Exercise instructions ▸ With the images excluded, set down every line of the listing below exactly.
=== Section Start ===
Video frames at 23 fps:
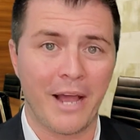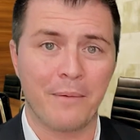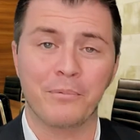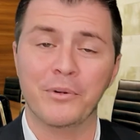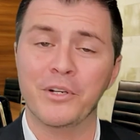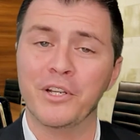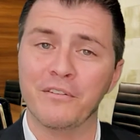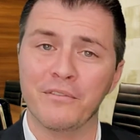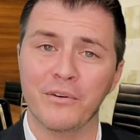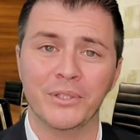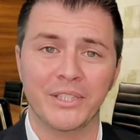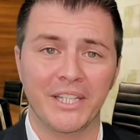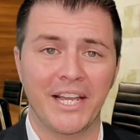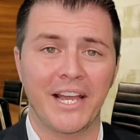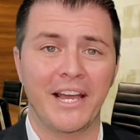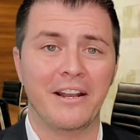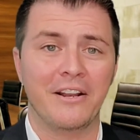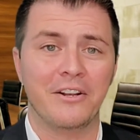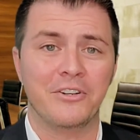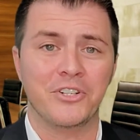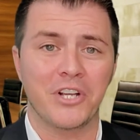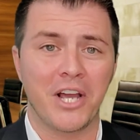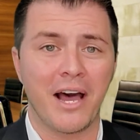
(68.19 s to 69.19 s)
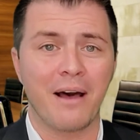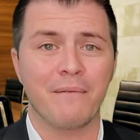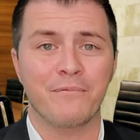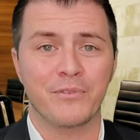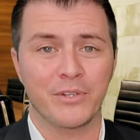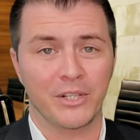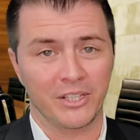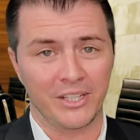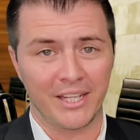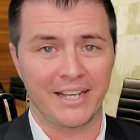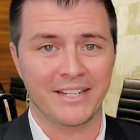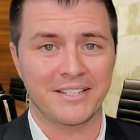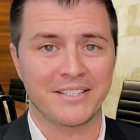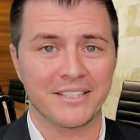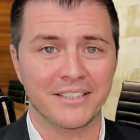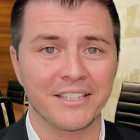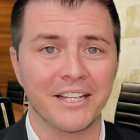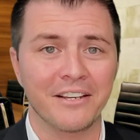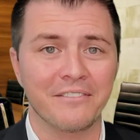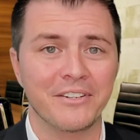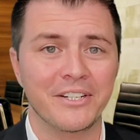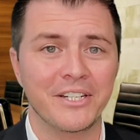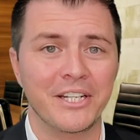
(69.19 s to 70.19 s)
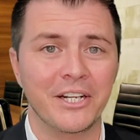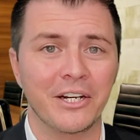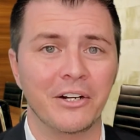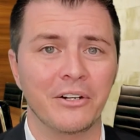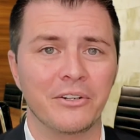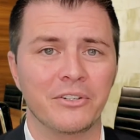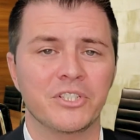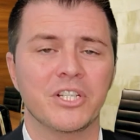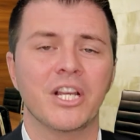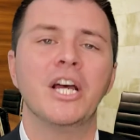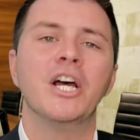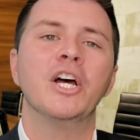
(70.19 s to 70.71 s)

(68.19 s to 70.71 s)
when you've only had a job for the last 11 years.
=== Section End ===
Answer below ▸
Video frames at 23 fps:
(68.19 s to 69.19 s)
(69.19 s to 70.19 s)
(70.19 s to 70.71 s)

(68.19 s to 70.71 s)
when you've only had a job for the last 11 years.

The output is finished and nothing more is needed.